Schematic diagram of the differences in wettability of the (a) Mo-SLG substrate and (b) Al2O3-coated Mo-SLG substrate. (c) Schematic diagram of the self-alignment mechanism between a liquid metal and different surfaces.

As a result, the efficiency of the CZTSSe-aligned device without an antireflection layer is 8.6%, as shown in Figure 7. which is lower than that of the device without Al2O3 patterning. Interestingly, the open-circuit voltages (V) are similar, but the short-circuit current (J) and F.F. (fill factor) values of the device with Al2O3 are relatively low. Furthermore, the electrical parameters were determined by fitting J-V curves according to the one-diode model described by Hegehus and Shafarman [14]. The deduced data show a slight increase in the series resistance (R) from 0.99 Ω cm2 (without Al2O3 patterning) to 1.09 Ω cm2 (with Al2O3 patterning) and a decrease in the shunt resistance (R) from 775.2 Ω cm2 (without Al2O3 patterning) to 134.6 Ω cm2 (with Al2O3 patterning). This result indicates that the resistance of the back contact of the cell does not increase due to the patterned Al2O3 thin-film layer. The decrease in the F.F. with the decrease in R may occur for various reasons. For example, since voids are not a closed pore state but rather an open pore state, they seem to be able to act as a shunt path, as a contamination pathway in the CBD process, or as an external moisture transfer pathway. Additionally, if the composition of the absorber layer is not optimized, then the generation of the secondary phase leads to a shunt path due to the high conductivity, resulting in F.F. degradation [15,16].

Figure 7

J-V curves of the CZTSSe devices without an antireflection layer.

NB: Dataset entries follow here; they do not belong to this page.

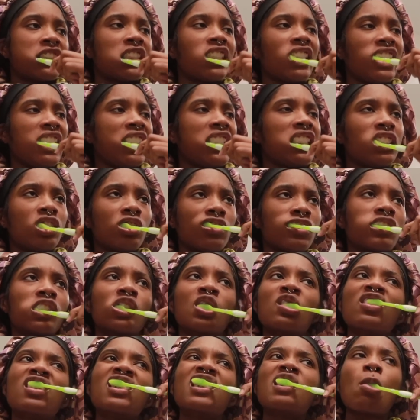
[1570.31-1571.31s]
And
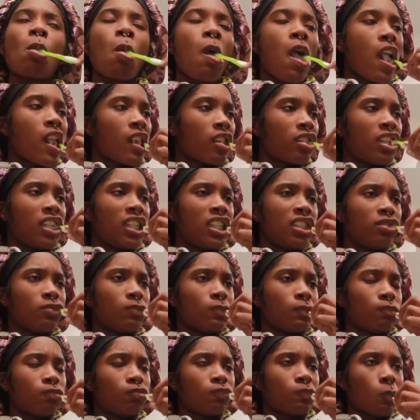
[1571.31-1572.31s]

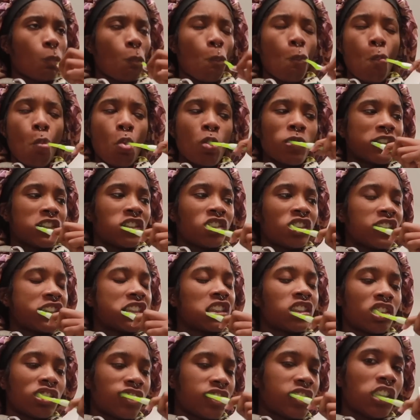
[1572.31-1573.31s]
then,
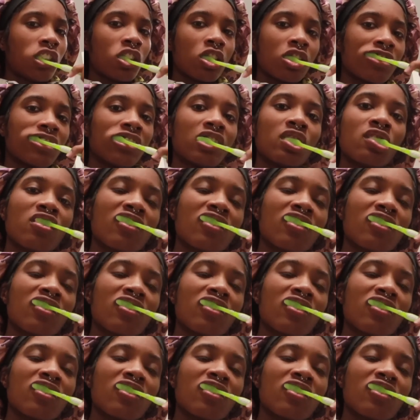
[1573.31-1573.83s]
come on.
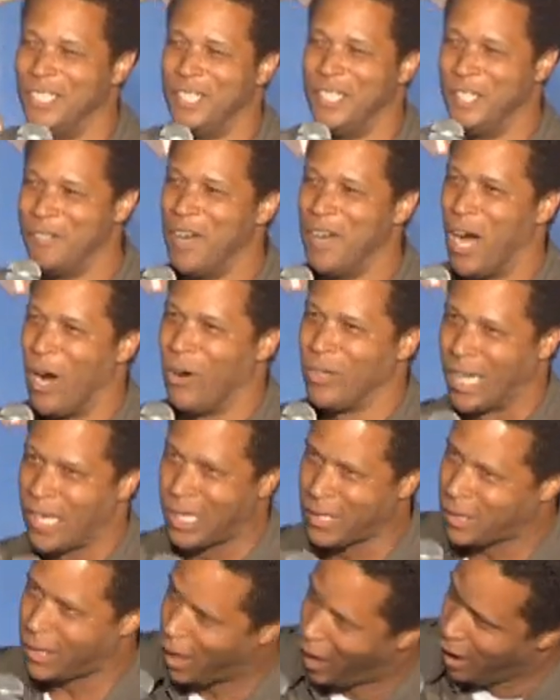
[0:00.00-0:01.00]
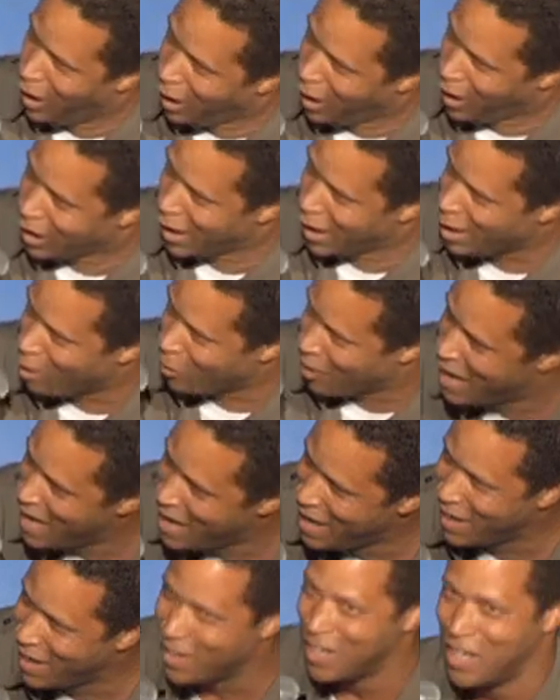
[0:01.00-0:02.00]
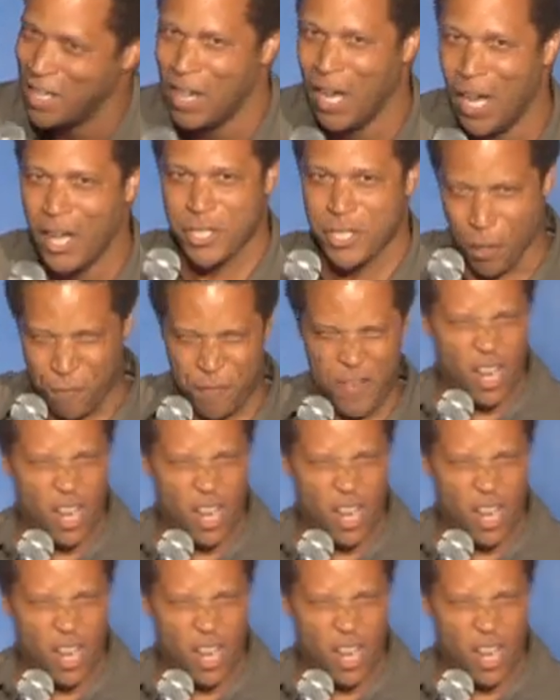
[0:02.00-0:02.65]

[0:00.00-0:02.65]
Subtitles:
you know, like a thug, like real. So if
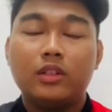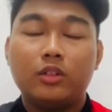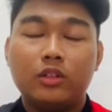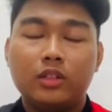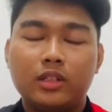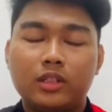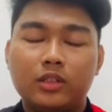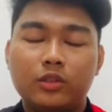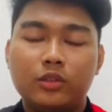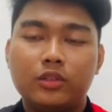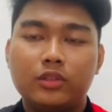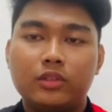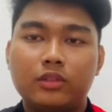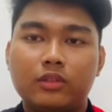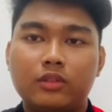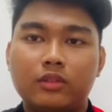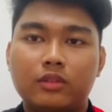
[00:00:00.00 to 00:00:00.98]
a good
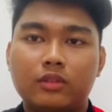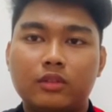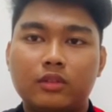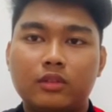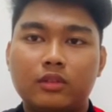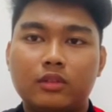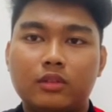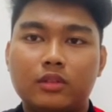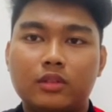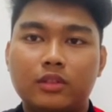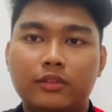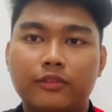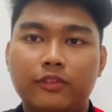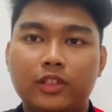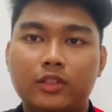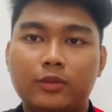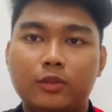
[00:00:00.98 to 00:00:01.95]

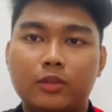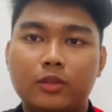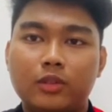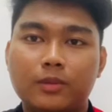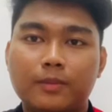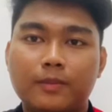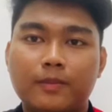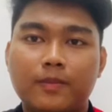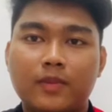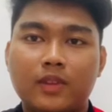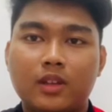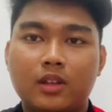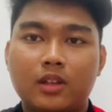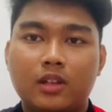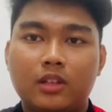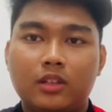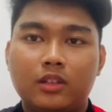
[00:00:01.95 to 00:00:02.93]
surface road,
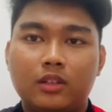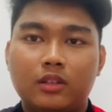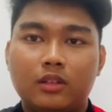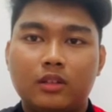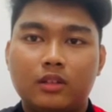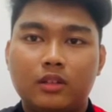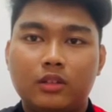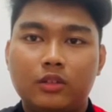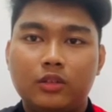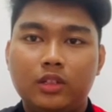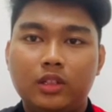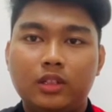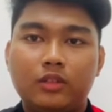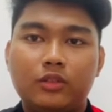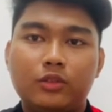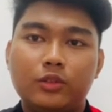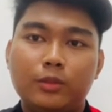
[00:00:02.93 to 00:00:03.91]
you
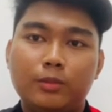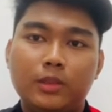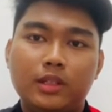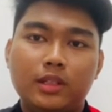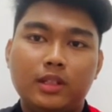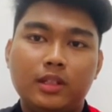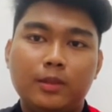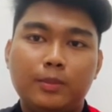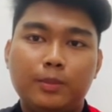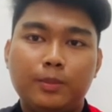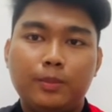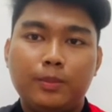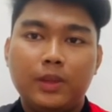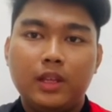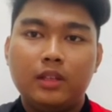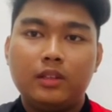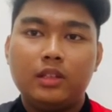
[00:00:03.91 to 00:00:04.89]
need to immediately
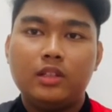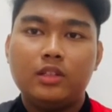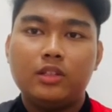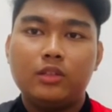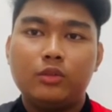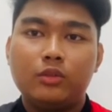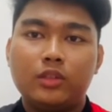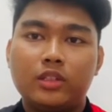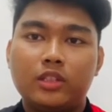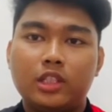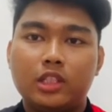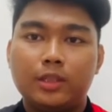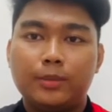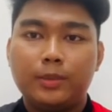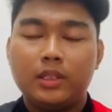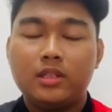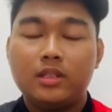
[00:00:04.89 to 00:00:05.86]
pay attention to the
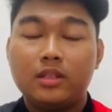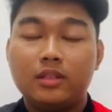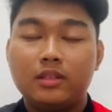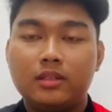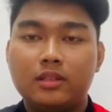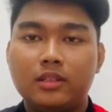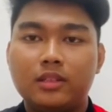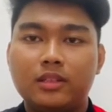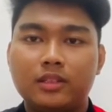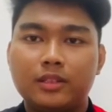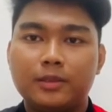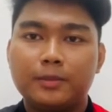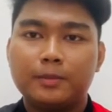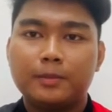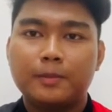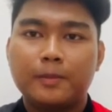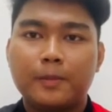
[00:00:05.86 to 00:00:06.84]
suspension system.
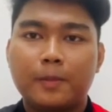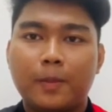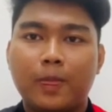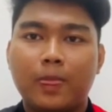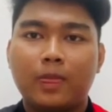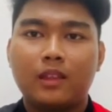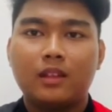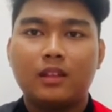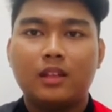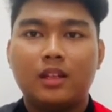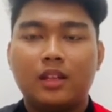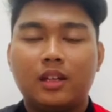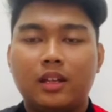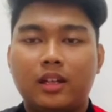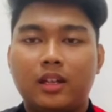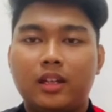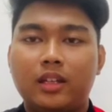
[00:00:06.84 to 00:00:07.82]

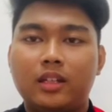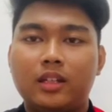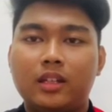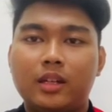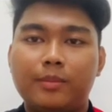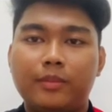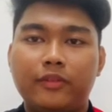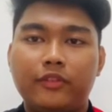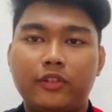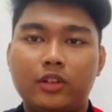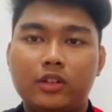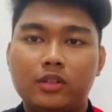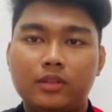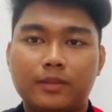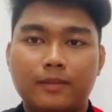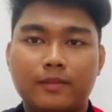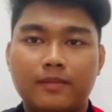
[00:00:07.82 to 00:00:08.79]
And number 4,
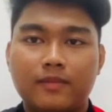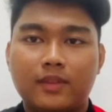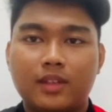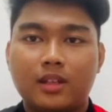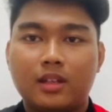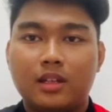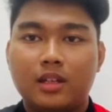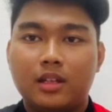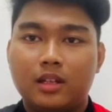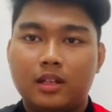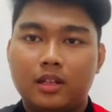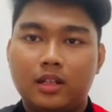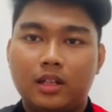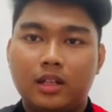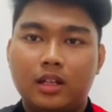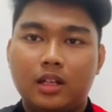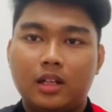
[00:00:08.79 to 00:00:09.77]
the
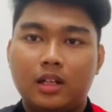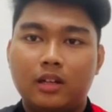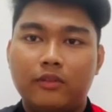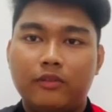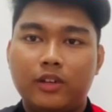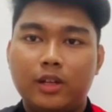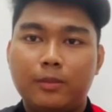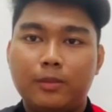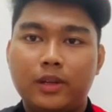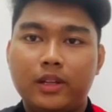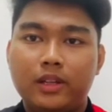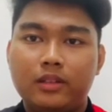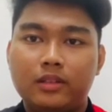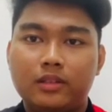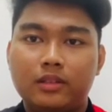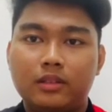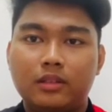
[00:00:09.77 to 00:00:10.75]
car
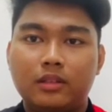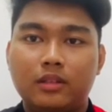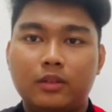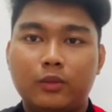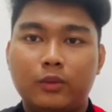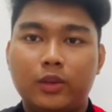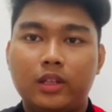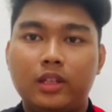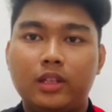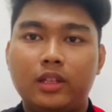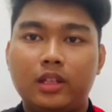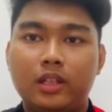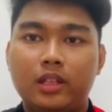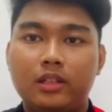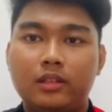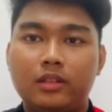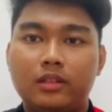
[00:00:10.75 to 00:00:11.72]
vibrates when
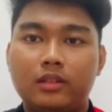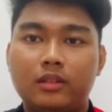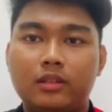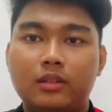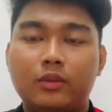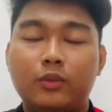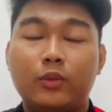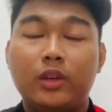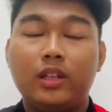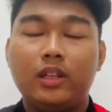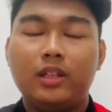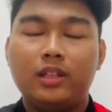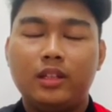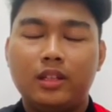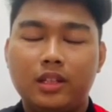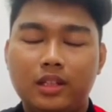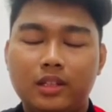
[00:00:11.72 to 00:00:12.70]
it
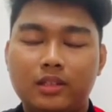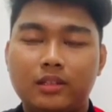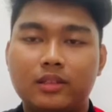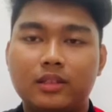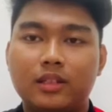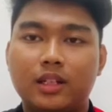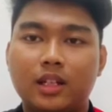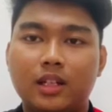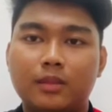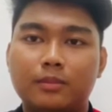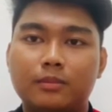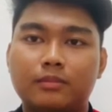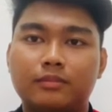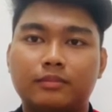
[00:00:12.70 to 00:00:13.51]
hits a hump.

When the cause of the self-alignment of voids and the bottom CZTSSe at the Mo back contact region is taken as the wettability between the liquid metal and the substrate surface, a way to enhance the power conversion efficiency can be suggested as follows. First, the composition of the metal precursor should be optimized using an intermediate-layer-patterned Mo/SLG substrate. Second, another intermediate layer can be applied; carbon materials (C) and ionocovalent ceramic (e.g., BN) substrates are candidate materials due to their poor wettability of liquid metals [13]. Third, the thickness and film quality of the intermediate layer should be modified to completely inhibit MoSSe formation. Fourth, the parameter of patterning should be optimized; patterning for open points should be design based on the diffusion length which derived carrier lifetime in the light absorption layer [17].

4. Conclusions

Herein, we report that the Al2O3 intermediate layer can control the position of void when the ununiform void formation is inevitable; when CZTSSe is formed using an Sn/Cu/Zn stacked metal precursor, ununiform void formation is inevitable. The CZTSSe of the lower part self-aligns on the Mo-exposed area, while the voids self-align on the Al2O3-coated area. The origin of the self-alignment is expected to be the difference in the wetting characteristics between the liquid metal and the different substrate surfaces. When using a Mo substrate over which a patterned oxide exists to realize local contact passivation, the above phenomenon should be considered, especially in the pure metal precursor case. The efficiency of the CZTSSe-aligned device without an antireflection layer is 8.6%, which is lower than that of the device without Al2O3 patterning. Nevertheless, our results show that we can effectively control the void or bottom CZTSSe distribution. In general, Al2O3 interlayers are applied to realize interfacial defect passivation effects and passivated emitter and rear cell (PERC) effects in the field of CIGS thin-film solar cells [17]. Thus, in the process of forming a high-quality CZTSSe absorbing layer using a metal precursor, when the Al2O3 intermediate layer is used to realize the interfacial defect passivation effect and PERC effect, the results of this experiment should be further considered. In future work, other materials will be applied as an intermediate layer using different coating techniques to increase the carrier transport properties and inhibit MoSSe formation. Also, we will investigate the effect of interface passivation and PERC using optimized patterning.